A missing sailor was luckily found alive, 86 miles off the Florida coast, after clinging to the bow of his sinking boat for almost two days.
Watchstanders at Coast Guard Sector Jacksonville sent a search-and-rescue team to find Bee, including a Hercules C-130 aircraft from Coast Guard Air Station Clearwater, but to no avail. An Enhanced Group Calling was issued to mariners located in the vicinity of the search area of the possibility of a lone sailor in distress.
The errant sailor was then eventually spotted by the crew of a 225-meter container ship, named Angeles.
Merchant mariner Lacruiser P. Relativo, on board the Angeles, gave Bee his “lucky shirt,” and after a hot meal took a photo with the boater for posterity.
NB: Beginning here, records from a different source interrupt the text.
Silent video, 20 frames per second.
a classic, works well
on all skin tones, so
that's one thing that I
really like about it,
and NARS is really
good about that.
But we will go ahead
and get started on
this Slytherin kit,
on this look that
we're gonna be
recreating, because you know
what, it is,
Relativo regaled being woken up by an urgent call to rescue someone that day. “As merchant mariners, we were trained to the toughest degree of distress that can possibly happen at sea,” he explained. “However, the actual scene [is] often different.”
Bee, he recalled, asked what day it was before anything else. “By the look on his face, I saw his teary eyes as he made sign of the cross,” said Relativo. “He was drifting in the open sea for days, maintaining his stance at the top of his capsized boat.”
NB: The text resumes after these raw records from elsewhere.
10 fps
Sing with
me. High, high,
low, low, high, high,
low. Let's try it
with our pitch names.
Any movement, Bee deduced, may have triggered his vessel to sink below the waves.
It was later discovered that “Stingray” had suffered a mechanical failure sometime on Nov. 28. Shortly after midnight, Bee was woken by the force of the water rushing into the forward cabin, pushing him out of the front hatch and onto the bow to cling on for his dear life.
Lieutenant Shawn Antonelli, USCG District 7’s command duty officer, claimed that the chances of finding Bee alive were slim. “But he was able to stay with his boat,” he marveled, “which helped save his life.”